[Aim of the exercise]
Your response should consist of the entire listing, transcribed exactly, with every image left out.

[Data]
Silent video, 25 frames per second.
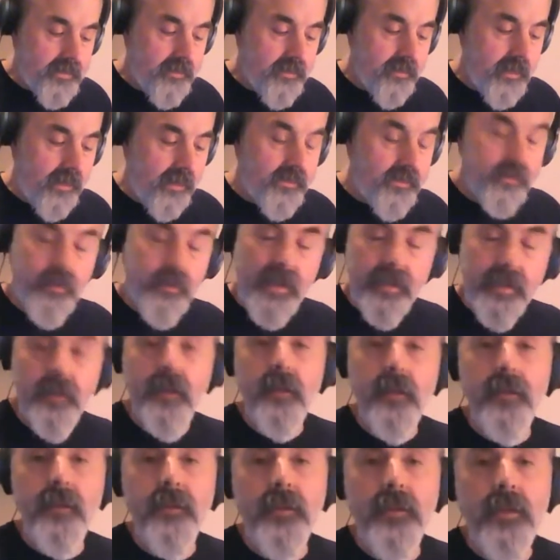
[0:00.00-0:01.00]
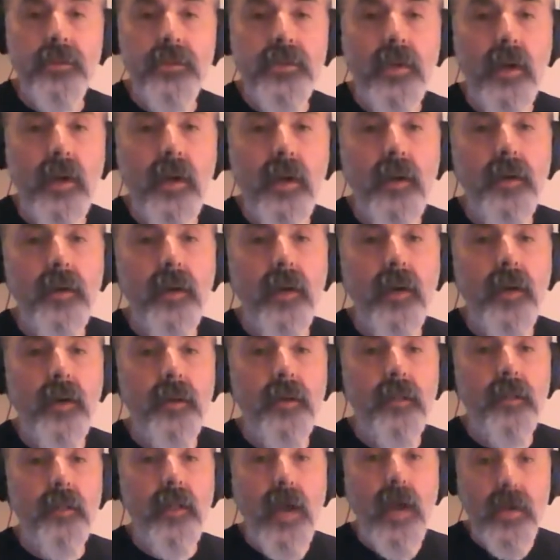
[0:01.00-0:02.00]
was playing the song
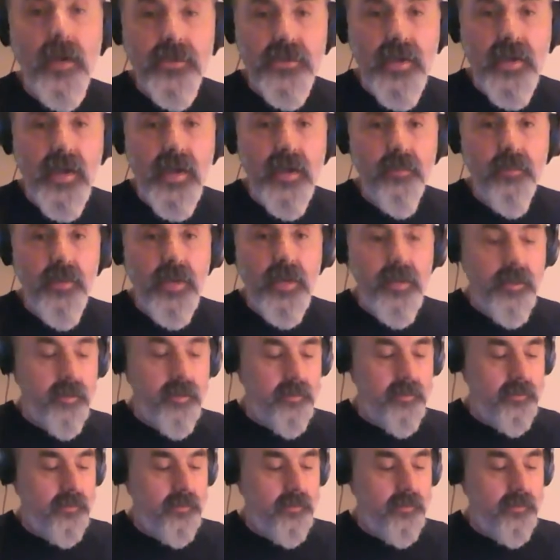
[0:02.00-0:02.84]
The Lost Highway.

[Answer to this exercise]
Silent video, 25 frames per second.
[0:00.00-0:01.00]
[0:01.00-0:02.00]
was playing the song
[0:02.00-0:02.84]
The Lost Highway.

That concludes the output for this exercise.